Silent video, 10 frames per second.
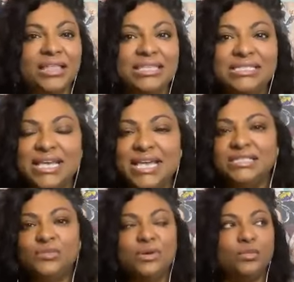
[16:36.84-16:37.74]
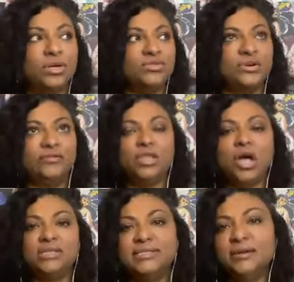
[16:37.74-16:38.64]
the days when we're sort of
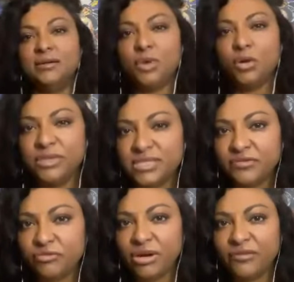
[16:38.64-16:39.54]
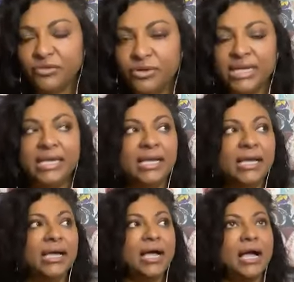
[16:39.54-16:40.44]
lost in a moment of reverie
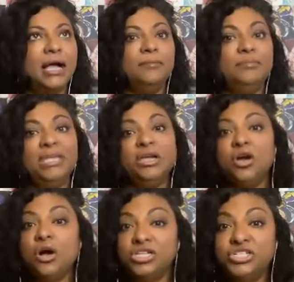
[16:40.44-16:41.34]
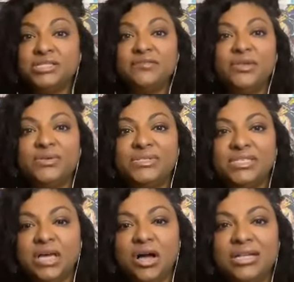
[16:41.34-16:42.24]
um, being conscious of those
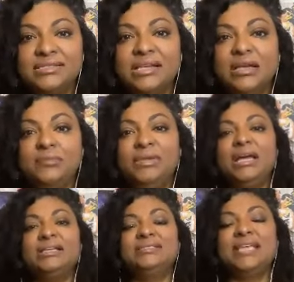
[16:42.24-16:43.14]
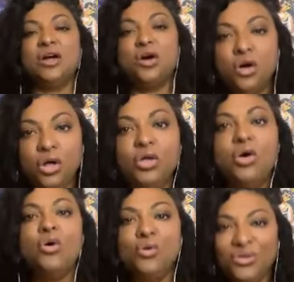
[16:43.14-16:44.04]
thoughts because they all
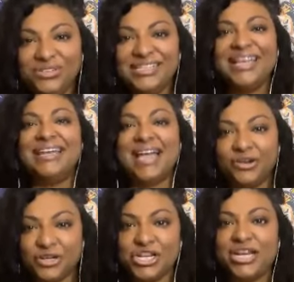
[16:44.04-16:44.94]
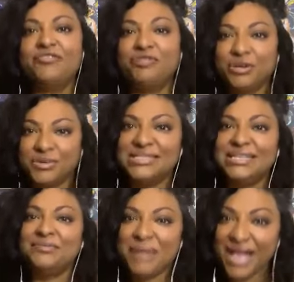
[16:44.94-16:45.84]
hold an energetic
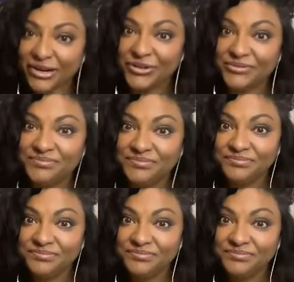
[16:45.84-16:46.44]
frequency and pattern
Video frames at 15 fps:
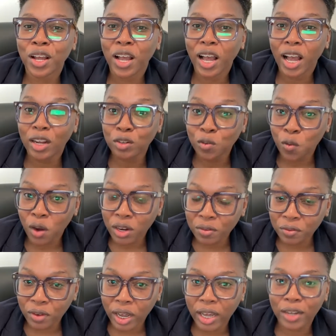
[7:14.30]
and
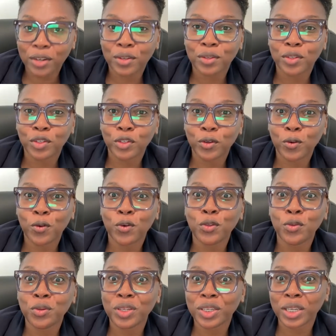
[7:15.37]
qualified. So
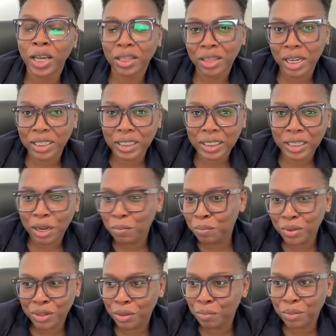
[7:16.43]
you get that stamp in
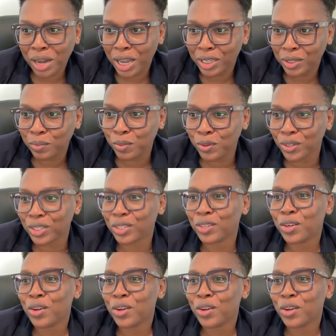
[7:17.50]
the passport.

---

The problem: This exercise asks for an exact copy of the lines from the first one in the data through the line that contains "[16:42.24-16:43.14]", pictures excluded.

The answer:
Silent video, 10 frames per second.
[16:36.84-16:37.74]
[16:37.74-16:38.64]
the days when we're sort of
[16:38.64-16:39.54]
[16:39.54-16:40.44]
lost in a moment of reverie
[16:40.44-16:41.34]
[16:41.34-16:42.24]
um, being conscious of those
[16:42.24-16:43.14]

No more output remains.